I do not see anybody in the ARM space rushing to develop such PC-Like boards any time soon without proper supporting chipsets.
ARM SOCs are nothing like what people understand as a PC."
True, but also irrelevant to 99+% of the world's desktop and mobile computing devices and maybe even some others too (eg routers, TVs, etc).
If everything's on the SOC, as it is with phones, tablets, routers, etc, who gives a wotsits about an external bus?
If the system has no user-accessible PCI* bus, as with most modern laptops etc, who gives a wotsits about an external bus?
If the system has a user-accessible PCI* bus but nobody ever uses it, who gives a wotsits about an external bus?
External PCI* buses are an increasingly niche market. They won't go away but they will be of decreasing importance to manufacturers and to the vast majority of users. Therefore, systems with off-chip PCI* buses will be increasing in price, and therefore, of decreasing importance. Whoops.

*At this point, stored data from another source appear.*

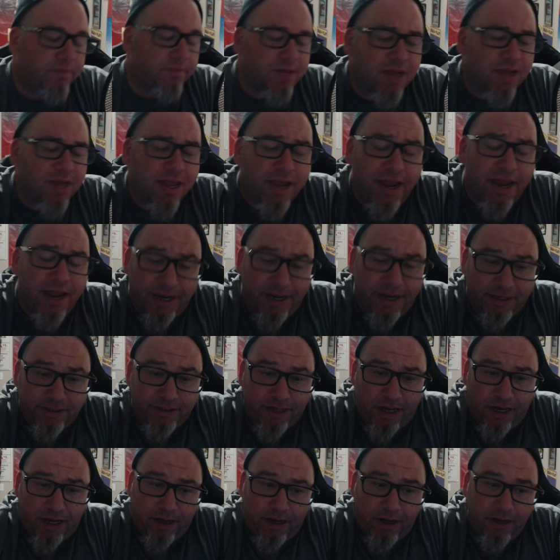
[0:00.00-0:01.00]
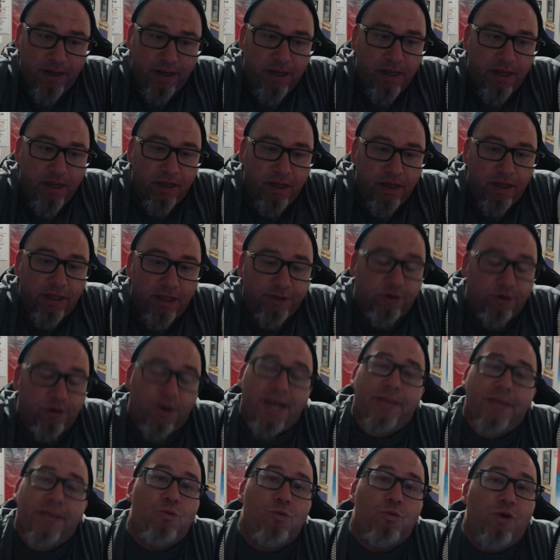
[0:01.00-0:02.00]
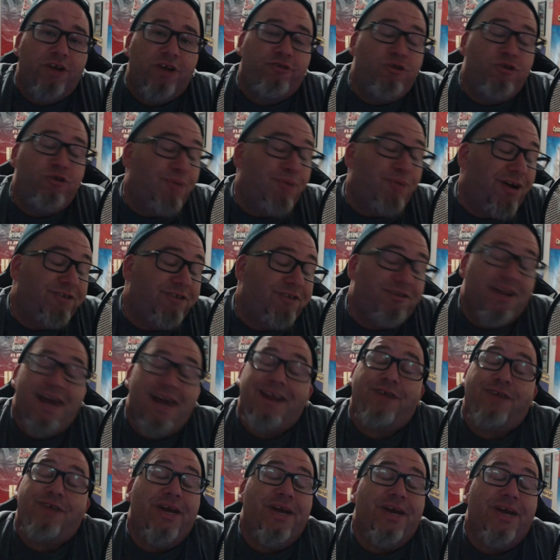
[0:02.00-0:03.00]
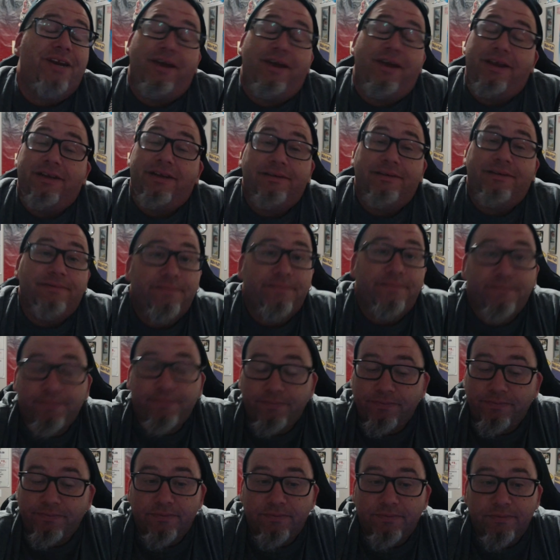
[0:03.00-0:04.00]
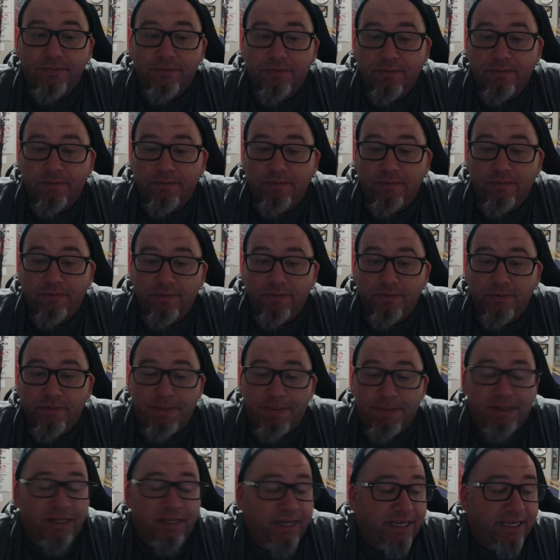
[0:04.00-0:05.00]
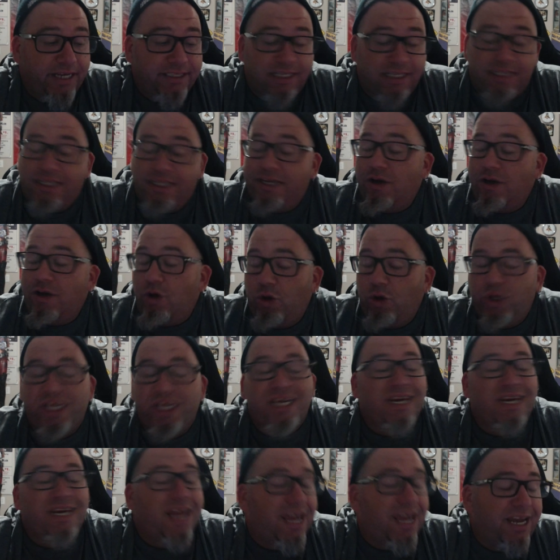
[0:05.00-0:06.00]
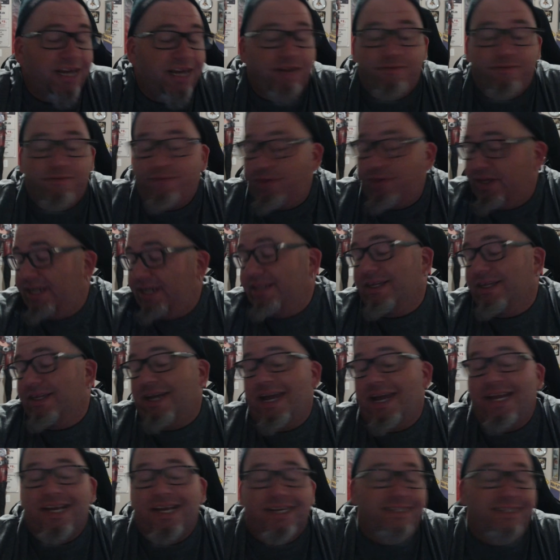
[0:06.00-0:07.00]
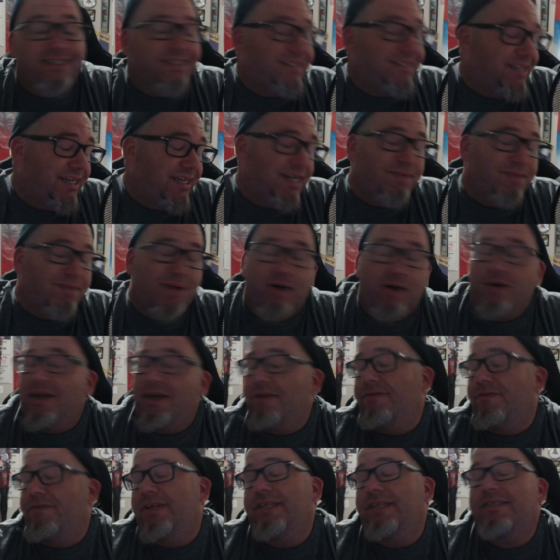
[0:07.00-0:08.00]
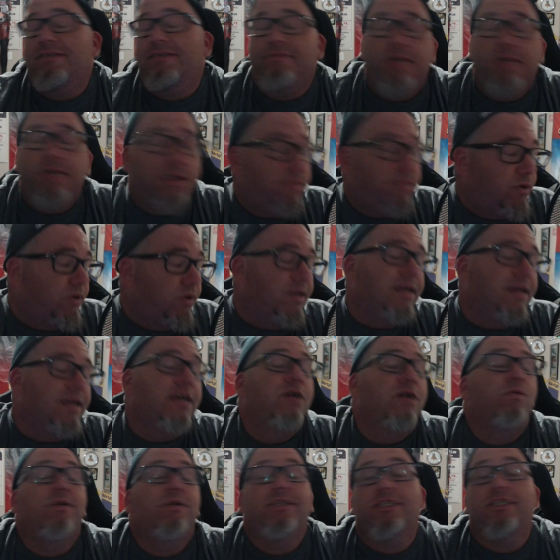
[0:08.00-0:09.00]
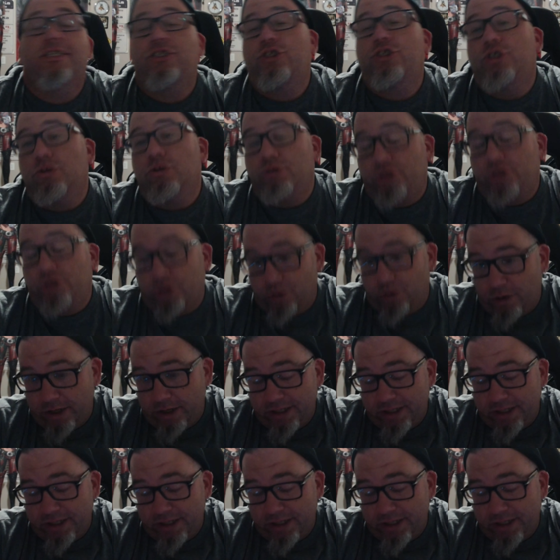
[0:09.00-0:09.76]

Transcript: And so I had the 1-2 punch and had a great night. I mean, like I said, the only negative thing that I got to say about Evidence of Evil was it's too short.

General purpose servers are a different kettle of fish (whereas dedicated microservers could easily be based on SoCs and some people are doing that already).
>>"no one wants to adopt a new platform today that won't exist in five years time, condemning MS to continued failure away from their x86 home turf."
If you use the new Windows Runtime APIs, then your software would work fine on both the x86 Windows and the ARM version. It's a simple configuration option at compile time.
If you use the new Windows Runtime APIs ...
But why would you? Why would anyone?
If you're porting an existing desktop application changing the underlying API set is a major piece of work. Is (was) the RT marketplace big enough to justify doing that? Dunno, wait and see ... nope, doesn't like it.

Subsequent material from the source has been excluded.